▼▼▼

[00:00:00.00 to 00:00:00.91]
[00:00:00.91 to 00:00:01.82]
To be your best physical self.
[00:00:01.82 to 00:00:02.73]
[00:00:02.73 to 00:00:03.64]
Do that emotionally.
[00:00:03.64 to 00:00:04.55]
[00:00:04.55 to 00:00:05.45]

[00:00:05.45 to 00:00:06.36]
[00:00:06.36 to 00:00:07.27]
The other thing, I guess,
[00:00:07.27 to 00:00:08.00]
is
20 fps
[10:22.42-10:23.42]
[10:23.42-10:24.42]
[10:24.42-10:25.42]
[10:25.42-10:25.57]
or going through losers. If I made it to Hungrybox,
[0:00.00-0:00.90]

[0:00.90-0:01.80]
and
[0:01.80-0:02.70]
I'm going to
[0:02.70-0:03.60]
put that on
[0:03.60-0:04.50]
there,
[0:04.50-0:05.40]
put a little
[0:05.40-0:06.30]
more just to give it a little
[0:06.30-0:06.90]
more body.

▲▲▲

• _TASK_:
Give back all the records above exactly as they were written.

• _WRITTEN RESPONSE_:
[00:00:00.00 to 00:00:00.91]
[00:00:00.91 to 00:00:01.82]
To be your best physical self.
[00:00:01.82 to 00:00:02.73]
[00:00:02.73 to 00:00:03.64]
Do that emotionally.
[00:00:03.64 to 00:00:04.55]
[00:00:04.55 to 00:00:05.45]

[00:00:05.45 to 00:00:06.36]
[00:00:06.36 to 00:00:07.27]
The other thing, I guess,
[00:00:07.27 to 00:00:08.00]
is
20 fps
[10:22.42-10:23.42]
[10:23.42-10:24.42]
[10:24.42-10:25.42]
[10:25.42-10:25.57]
or going through losers. If I made it to Hungrybox,
[0:00.00-0:00.90]

[0:00.90-0:01.80]
and
[0:01.80-0:02.70]
I'm going to
[0:02.70-0:03.60]
put that on
[0:03.60-0:04.50]
there,
[0:04.50-0:05.40]
put a little
[0:05.40-0:06.30]
more just to give it a little
[0:06.30-0:06.90]
more body.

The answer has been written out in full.